It was an Indo-European language. It is now certain that Lycian and Luwian, a language of the second millennium BC, were related and represent a subgroup of the Indo-European language family Anatolia.The two dialects would have formed from an original Proto-Luwian that developed along a route different from that of the other of Anatolian dialects, Hittite, Lydian and Palaic. The similarity between Lycian and Luwian seems to depend on their sharing some isoglosses of southwestern Anatolia.
Lycian is divided into two dialects called Lycian A and B (Milyan). There are only two documents of this latter, both in verse and apparently with archaic features when compared to Lycian A. The relationship with the latter is under discussion but at the moment it seems that these two dialects cannot be distinguished by mere chronological differences.

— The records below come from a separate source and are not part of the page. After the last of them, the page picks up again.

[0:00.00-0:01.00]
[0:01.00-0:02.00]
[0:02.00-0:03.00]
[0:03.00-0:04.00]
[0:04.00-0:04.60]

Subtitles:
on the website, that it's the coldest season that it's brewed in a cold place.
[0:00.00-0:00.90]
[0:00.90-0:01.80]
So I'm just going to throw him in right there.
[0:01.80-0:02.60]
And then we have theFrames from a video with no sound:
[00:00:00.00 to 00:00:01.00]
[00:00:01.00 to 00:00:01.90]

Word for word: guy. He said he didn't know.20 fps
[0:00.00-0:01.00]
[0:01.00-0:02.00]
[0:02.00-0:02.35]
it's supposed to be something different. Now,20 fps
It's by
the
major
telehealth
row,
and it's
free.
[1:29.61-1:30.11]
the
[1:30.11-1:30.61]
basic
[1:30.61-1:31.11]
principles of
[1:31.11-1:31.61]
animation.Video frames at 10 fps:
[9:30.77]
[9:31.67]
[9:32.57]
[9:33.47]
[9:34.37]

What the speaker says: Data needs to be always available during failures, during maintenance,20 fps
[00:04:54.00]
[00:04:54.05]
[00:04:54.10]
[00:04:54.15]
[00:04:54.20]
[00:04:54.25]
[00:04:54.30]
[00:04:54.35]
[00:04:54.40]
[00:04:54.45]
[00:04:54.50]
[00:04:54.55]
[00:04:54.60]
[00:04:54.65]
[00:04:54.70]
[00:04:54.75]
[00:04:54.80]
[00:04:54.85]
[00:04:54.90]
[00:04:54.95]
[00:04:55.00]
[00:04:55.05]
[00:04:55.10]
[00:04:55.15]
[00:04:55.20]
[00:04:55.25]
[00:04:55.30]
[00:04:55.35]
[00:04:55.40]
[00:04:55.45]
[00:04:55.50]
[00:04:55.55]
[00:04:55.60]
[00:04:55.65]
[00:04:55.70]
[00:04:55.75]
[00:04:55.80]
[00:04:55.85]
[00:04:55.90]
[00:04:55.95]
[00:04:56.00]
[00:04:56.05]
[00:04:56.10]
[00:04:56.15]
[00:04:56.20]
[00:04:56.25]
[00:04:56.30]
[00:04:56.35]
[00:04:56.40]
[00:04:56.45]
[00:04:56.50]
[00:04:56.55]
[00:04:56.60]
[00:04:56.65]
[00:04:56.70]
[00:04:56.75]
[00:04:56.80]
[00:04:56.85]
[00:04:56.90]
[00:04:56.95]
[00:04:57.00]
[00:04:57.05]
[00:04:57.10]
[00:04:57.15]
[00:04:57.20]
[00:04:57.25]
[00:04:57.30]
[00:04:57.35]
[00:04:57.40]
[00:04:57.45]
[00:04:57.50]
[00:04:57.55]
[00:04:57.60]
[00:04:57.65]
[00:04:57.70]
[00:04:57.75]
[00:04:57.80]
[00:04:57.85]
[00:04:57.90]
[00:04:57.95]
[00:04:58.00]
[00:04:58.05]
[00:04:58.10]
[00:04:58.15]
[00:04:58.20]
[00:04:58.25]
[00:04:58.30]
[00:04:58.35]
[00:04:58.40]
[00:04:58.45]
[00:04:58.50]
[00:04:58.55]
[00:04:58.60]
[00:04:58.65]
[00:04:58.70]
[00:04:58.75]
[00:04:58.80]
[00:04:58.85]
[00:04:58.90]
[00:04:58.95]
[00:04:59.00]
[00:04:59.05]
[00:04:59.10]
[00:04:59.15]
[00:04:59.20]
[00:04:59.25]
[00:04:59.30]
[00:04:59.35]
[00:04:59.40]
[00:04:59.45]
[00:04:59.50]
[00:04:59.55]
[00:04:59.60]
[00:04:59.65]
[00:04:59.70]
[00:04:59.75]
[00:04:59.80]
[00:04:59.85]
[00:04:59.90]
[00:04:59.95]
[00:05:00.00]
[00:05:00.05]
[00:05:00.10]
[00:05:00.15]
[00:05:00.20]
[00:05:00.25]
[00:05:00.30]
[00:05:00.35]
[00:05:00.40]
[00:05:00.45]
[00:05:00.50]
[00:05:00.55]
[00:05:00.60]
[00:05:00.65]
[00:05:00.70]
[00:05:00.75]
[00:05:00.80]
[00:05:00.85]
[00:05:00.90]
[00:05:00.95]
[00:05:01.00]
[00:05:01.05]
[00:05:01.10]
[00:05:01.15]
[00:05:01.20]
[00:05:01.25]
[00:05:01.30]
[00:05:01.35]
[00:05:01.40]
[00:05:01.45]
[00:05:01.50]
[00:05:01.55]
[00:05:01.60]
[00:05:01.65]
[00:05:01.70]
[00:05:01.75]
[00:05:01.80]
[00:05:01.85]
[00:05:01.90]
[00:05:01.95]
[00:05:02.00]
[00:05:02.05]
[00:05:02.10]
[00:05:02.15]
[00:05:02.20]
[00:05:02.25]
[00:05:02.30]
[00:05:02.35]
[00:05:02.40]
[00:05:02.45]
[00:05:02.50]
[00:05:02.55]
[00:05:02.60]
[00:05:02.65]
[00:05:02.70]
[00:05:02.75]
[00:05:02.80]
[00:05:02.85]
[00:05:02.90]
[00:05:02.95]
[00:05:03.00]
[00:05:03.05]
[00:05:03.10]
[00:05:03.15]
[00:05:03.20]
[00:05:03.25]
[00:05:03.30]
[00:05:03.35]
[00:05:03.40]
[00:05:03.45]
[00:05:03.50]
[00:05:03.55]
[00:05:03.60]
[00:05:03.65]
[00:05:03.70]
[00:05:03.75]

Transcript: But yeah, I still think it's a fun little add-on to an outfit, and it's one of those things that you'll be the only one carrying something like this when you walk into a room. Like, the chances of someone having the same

As for Lycian A, about 200 inscriptions are preserved in writing from left to right. The majority of these are funerary but there are also some public inscriptions. Lycian is also preserved on numerous coin legends, some of them with writing from right to left. A short inscription was found in Egypt.
This stele was found in 1973 during the archaeological excavations of a sacred area at Xanthos. The inscription contains a decree of the Satrap Pixodaros issued in fourth century BC (probably 337 BC) concerning the worship of two deities, the "King of Kaunos" and Arkesimas. Another important finding is the obelisk of Xanthos written in Lycian (both A and B) and Greek (TAM E 44). The inscription contains a long description of military events accompanied by an epigram in Greek. The monument is therefore not a true bilingual but rather a collection of compositions in different languages, related to the same topic but each formally different.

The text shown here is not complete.